- _WHAT TO PRODUCE_
For every line below, restate it exactly and drop the images.

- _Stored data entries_
┌────────

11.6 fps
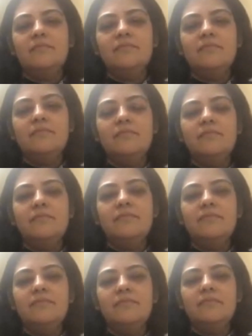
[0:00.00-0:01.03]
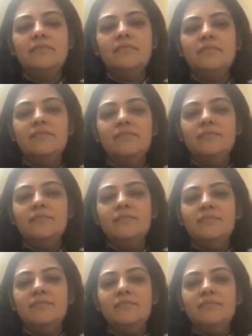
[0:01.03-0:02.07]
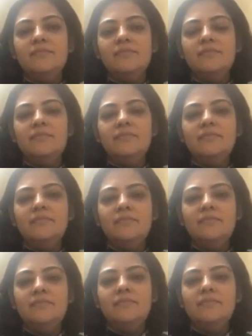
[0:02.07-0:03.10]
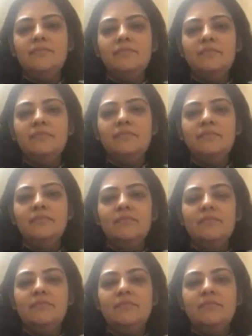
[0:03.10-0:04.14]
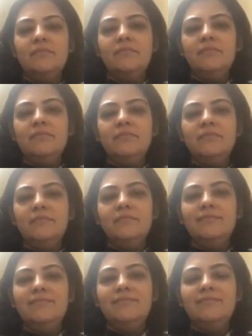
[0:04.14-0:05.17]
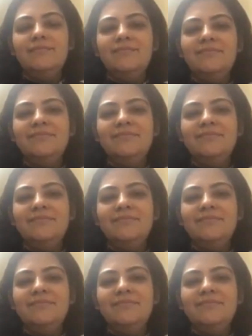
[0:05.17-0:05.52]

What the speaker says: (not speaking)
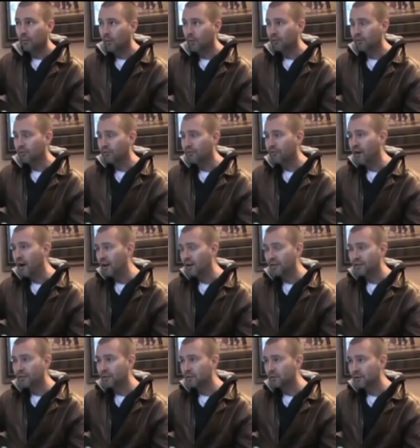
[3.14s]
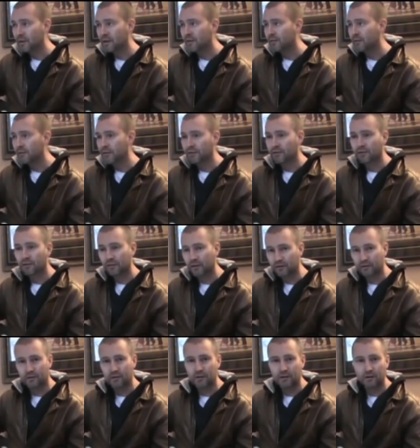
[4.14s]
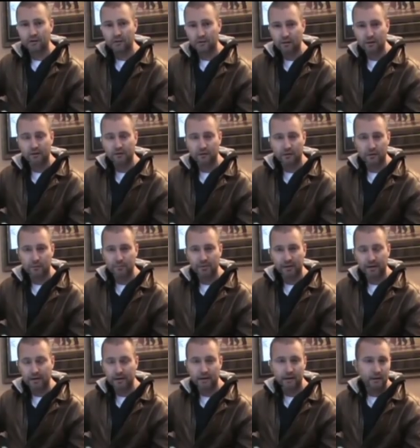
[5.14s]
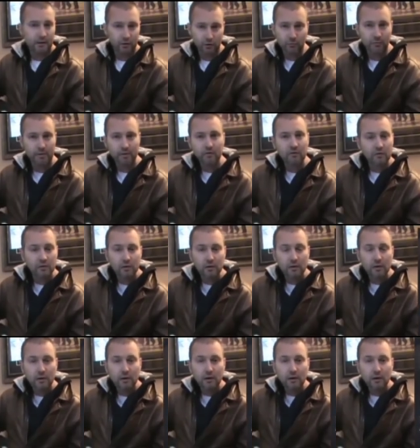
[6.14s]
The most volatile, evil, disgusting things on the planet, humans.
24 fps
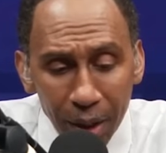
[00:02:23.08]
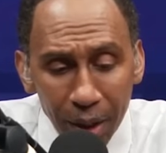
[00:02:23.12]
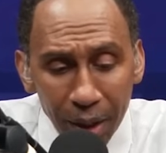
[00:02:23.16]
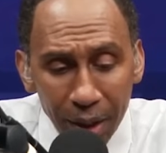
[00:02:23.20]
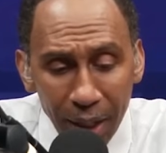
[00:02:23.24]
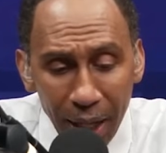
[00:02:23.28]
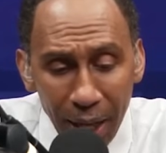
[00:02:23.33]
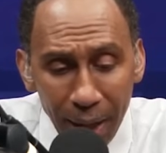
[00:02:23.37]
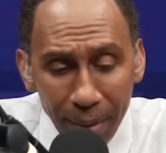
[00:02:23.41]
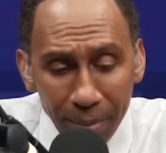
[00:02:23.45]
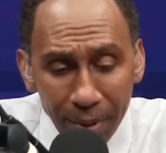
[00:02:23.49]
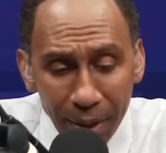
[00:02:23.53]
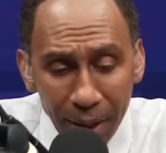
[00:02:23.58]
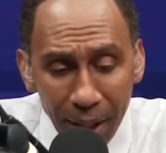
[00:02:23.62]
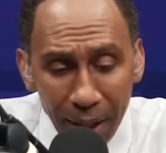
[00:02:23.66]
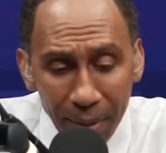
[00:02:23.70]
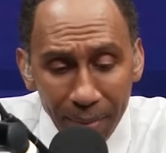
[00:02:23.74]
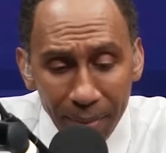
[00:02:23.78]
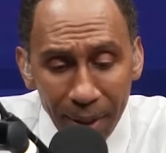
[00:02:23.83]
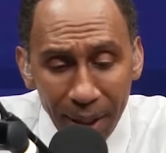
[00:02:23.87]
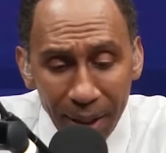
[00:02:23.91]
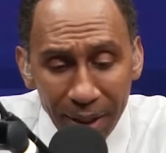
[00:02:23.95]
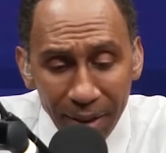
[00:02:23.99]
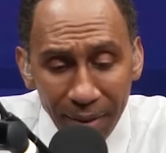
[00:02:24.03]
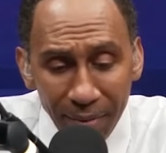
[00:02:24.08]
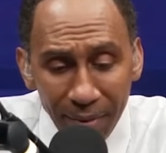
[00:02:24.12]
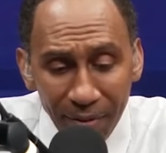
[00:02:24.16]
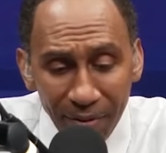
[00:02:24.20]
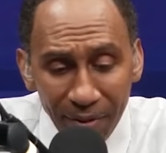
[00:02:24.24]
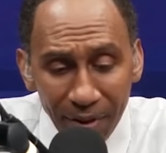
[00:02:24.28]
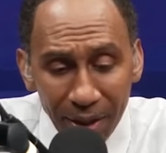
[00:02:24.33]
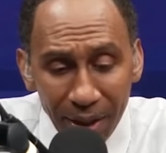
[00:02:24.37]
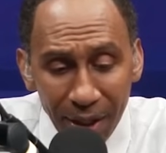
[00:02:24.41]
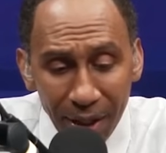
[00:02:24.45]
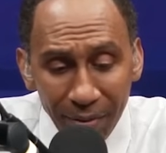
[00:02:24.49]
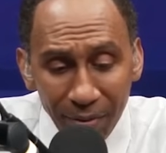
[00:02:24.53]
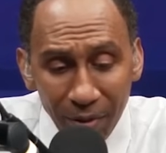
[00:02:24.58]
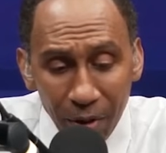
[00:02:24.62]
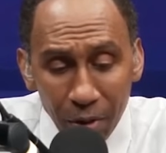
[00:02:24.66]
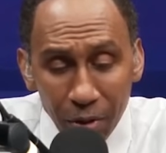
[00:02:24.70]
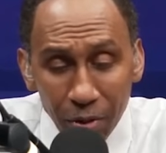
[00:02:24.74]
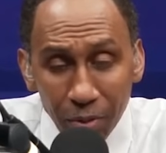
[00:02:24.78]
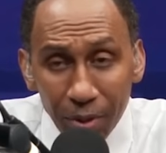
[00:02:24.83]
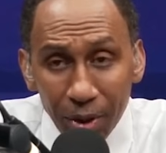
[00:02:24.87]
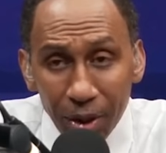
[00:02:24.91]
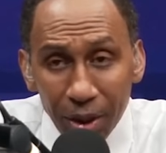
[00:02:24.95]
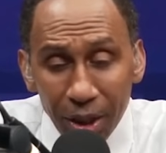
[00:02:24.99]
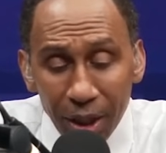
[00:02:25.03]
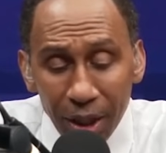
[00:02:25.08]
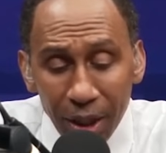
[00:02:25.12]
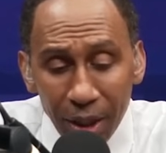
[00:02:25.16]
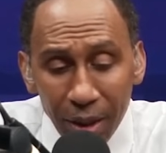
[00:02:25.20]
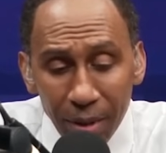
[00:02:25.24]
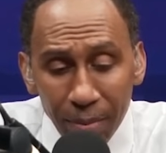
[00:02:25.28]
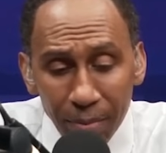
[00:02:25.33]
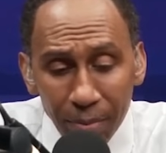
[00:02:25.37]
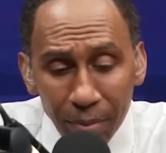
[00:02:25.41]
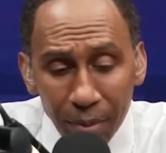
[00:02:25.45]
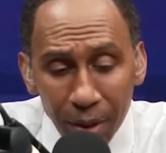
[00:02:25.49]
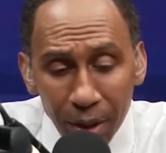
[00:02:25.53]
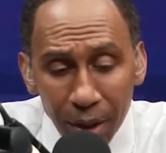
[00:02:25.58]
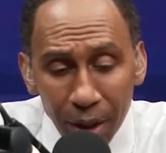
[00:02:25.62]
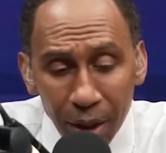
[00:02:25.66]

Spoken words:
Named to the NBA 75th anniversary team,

└────────

- _RESPONSE AREA_
11.6 fps
[0:00.00-0:01.03]
[0:01.03-0:02.07]
[0:02.07-0:03.10]
[0:03.10-0:04.14]
[0:04.14-0:05.17]
[0:05.17-0:05.52]

What the speaker says: (not speaking)
[3.14s]
[4.14s]
[5.14s]
[6.14s]
The most volatile, evil, disgusting things on the planet, humans.
24 fps
[00:02:23.08]
[00:02:23.12]
[00:02:23.16]
[00:02:23.20]
[00:02:23.24]
[00:02:23.28]
[00:02:23.33]
[00:02:23.37]
[00:02:23.41]
[00:02:23.45]
[00:02:23.49]
[00:02:23.53]
[00:02:23.58]
[00:02:23.62]
[00:02:23.66]
[00:02:23.70]
[00:02:23.74]
[00:02:23.78]
[00:02:23.83]
[00:02:23.87]
[00:02:23.91]
[00:02:23.95]
[00:02:23.99]
[00:02:24.03]
[00:02:24.08]
[00:02:24.12]
[00:02:24.16]
[00:02:24.20]
[00:02:24.24]
[00:02:24.28]
[00:02:24.33]
[00:02:24.37]
[00:02:24.41]
[00:02:24.45]
[00:02:24.49]
[00:02:24.53]
[00:02:24.58]
[00:02:24.62]
[00:02:24.66]
[00:02:24.70]
[00:02:24.74]
[00:02:24.78]
[00:02:24.83]
[00:02:24.87]
[00:02:24.91]
[00:02:24.95]
[00:02:24.99]
[00:02:25.03]
[00:02:25.08]
[00:02:25.12]
[00:02:25.16]
[00:02:25.20]
[00:02:25.24]
[00:02:25.28]
[00:02:25.33]
[00:02:25.37]
[00:02:25.41]
[00:02:25.45]
[00:02:25.49]
[00:02:25.53]
[00:02:25.58]
[00:02:25.62]
[00:02:25.66]

Spoken words:
Named to the NBA 75th anniversary team,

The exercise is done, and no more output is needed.